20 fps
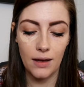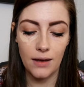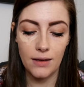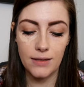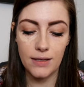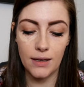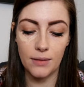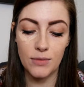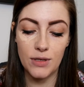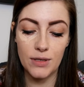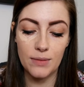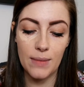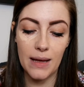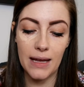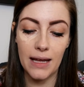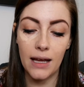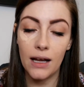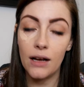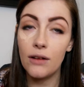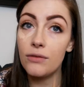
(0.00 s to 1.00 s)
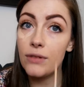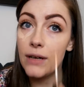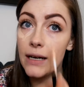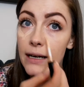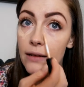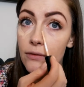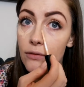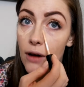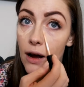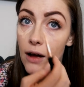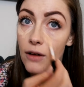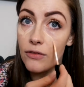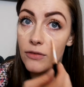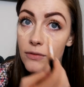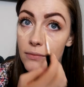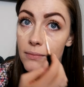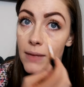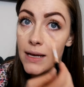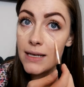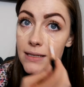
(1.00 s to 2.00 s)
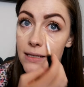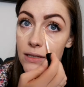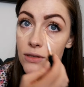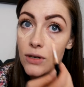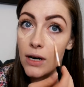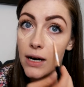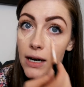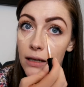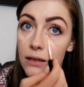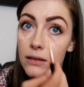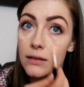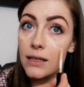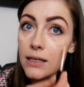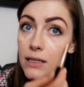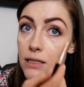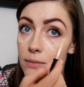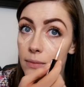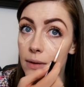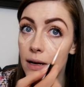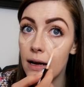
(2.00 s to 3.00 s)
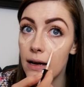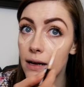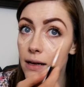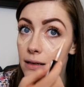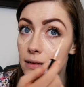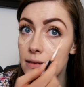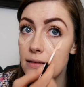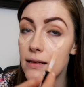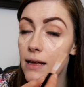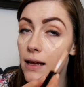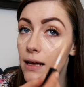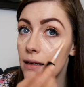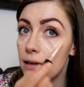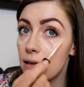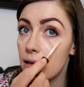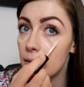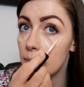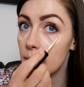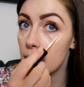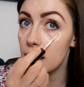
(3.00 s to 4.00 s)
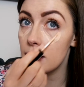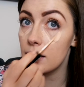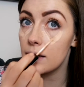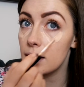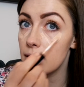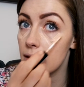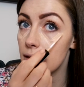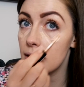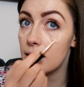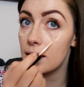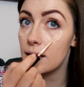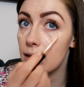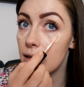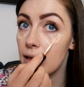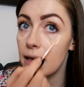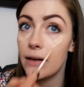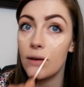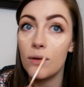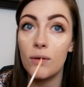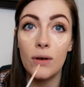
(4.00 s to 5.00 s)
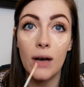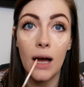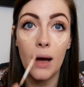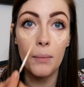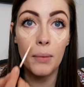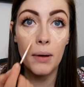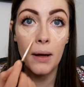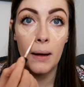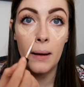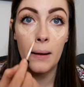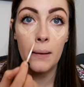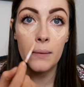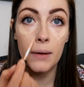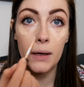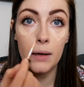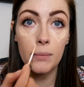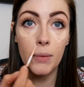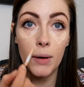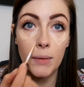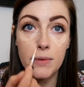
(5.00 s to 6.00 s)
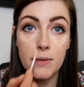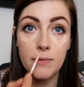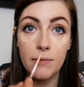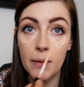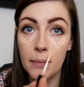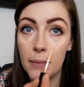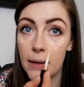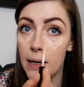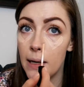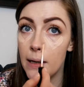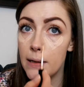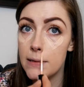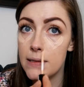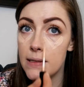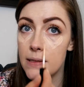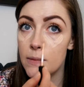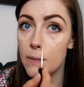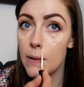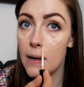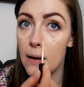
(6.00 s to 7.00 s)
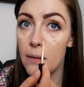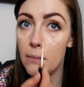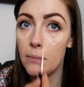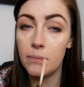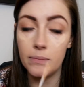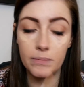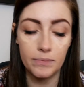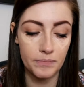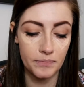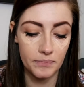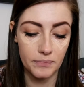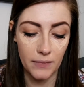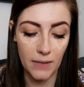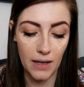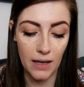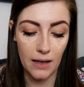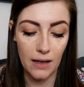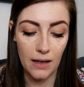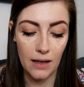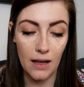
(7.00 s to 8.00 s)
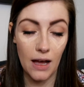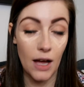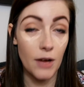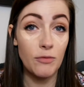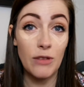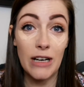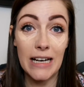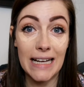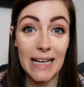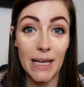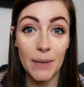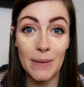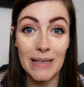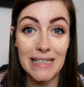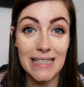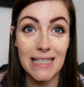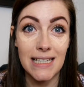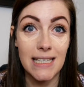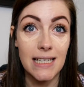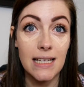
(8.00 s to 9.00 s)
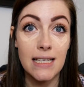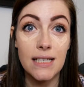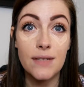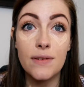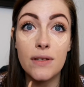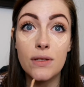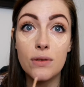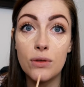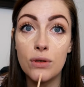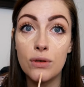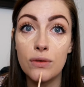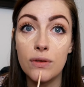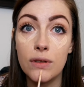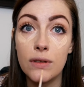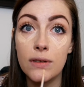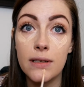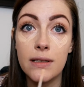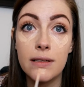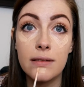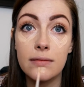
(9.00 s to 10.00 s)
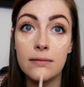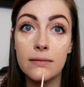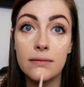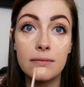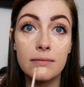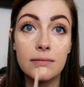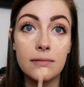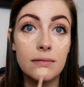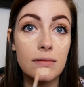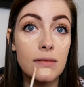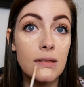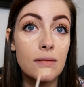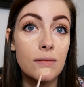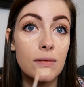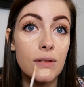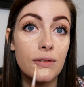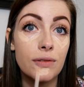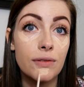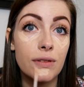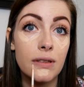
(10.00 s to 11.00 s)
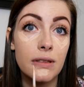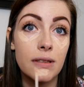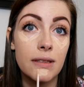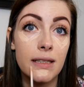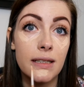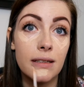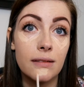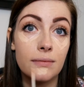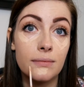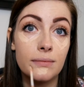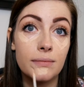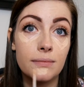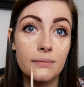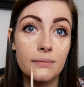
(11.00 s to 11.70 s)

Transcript: So I'm just making a really rough, messy triangle under my eyes and I'm gonna clean it all up. I'm gonna pop some around my nose as well. I'm really committing to this. If it's awful, then we'll find out.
◆ ◆ ◆ ◆ ◆
• Assigned task
An acceptable answer consists of the lines above from the one holding "(0.00 s to 1.00 s)" to the end of the data, repeated exactly and containing no pictures.

• Your response
(0.00 s to 1.00 s)
(1.00 s to 2.00 s)
(2.00 s to 3.00 s)
(3.00 s to 4.00 s)
(4.00 s to 5.00 s)
(5.00 s to 6.00 s)
(6.00 s to 7.00 s)
(7.00 s to 8.00 s)
(8.00 s to 9.00 s)
(9.00 s to 10.00 s)
(10.00 s to 11.00 s)
(11.00 s to 11.70 s)

Transcript: So I'm just making a really rough, messy triangle under my eyes and I'm gonna clean it all up. I'm gonna pop some around my nose as well. I'm really committing to this. If it's awful, then we'll find out.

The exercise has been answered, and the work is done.